EXERCISE GOAL: Everything in the data below except the pictures must be repeated word for word.

AVAILABLE DATA:
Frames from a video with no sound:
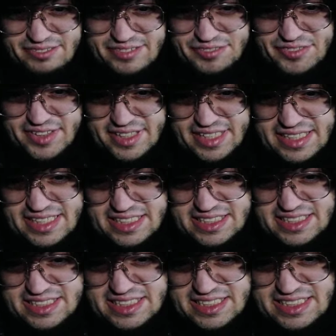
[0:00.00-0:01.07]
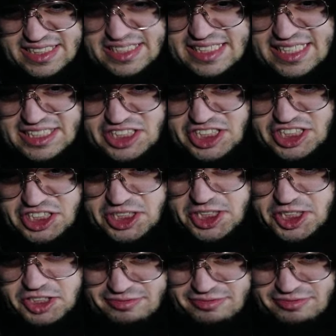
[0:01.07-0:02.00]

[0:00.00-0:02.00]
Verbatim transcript: not revealed that this is that she's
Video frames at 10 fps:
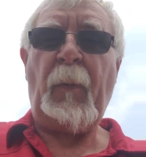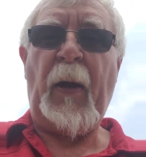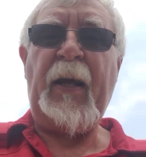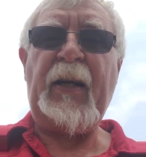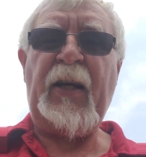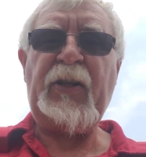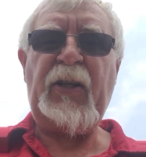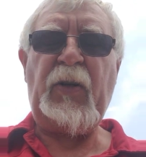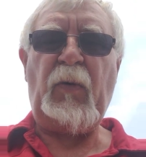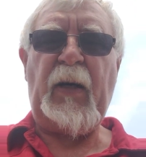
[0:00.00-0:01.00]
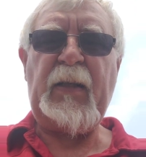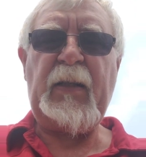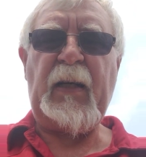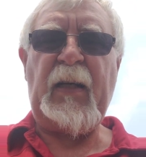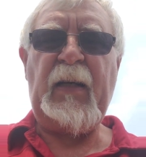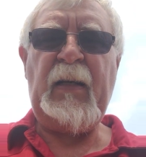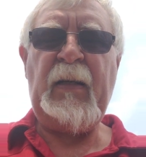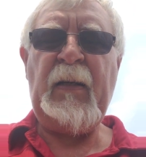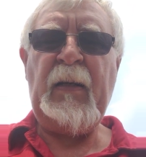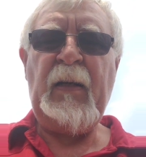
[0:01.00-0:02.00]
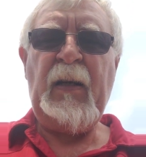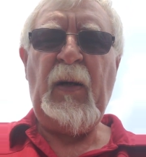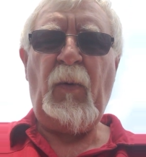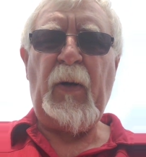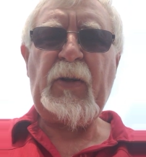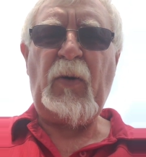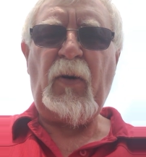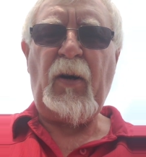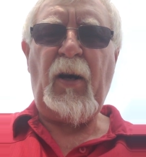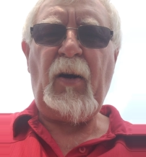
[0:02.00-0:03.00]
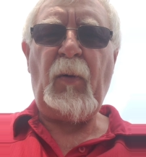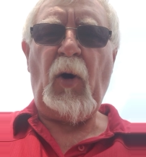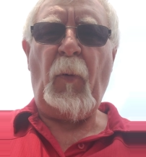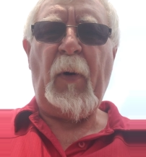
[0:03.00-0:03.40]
pay attention to what's going on. I hope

RESPONSE AREA:
Frames from a video with no sound:
[0:00.00-0:01.07]
[0:01.07-0:02.00]

[0:00.00-0:02.00]
Verbatim transcript: not revealed that this is that she's
Video frames at 10 fps:
[0:00.00-0:01.00]
[0:01.00-0:02.00]
[0:02.00-0:03.00]
[0:03.00-0:03.40]
pay attention to what's going on. I hope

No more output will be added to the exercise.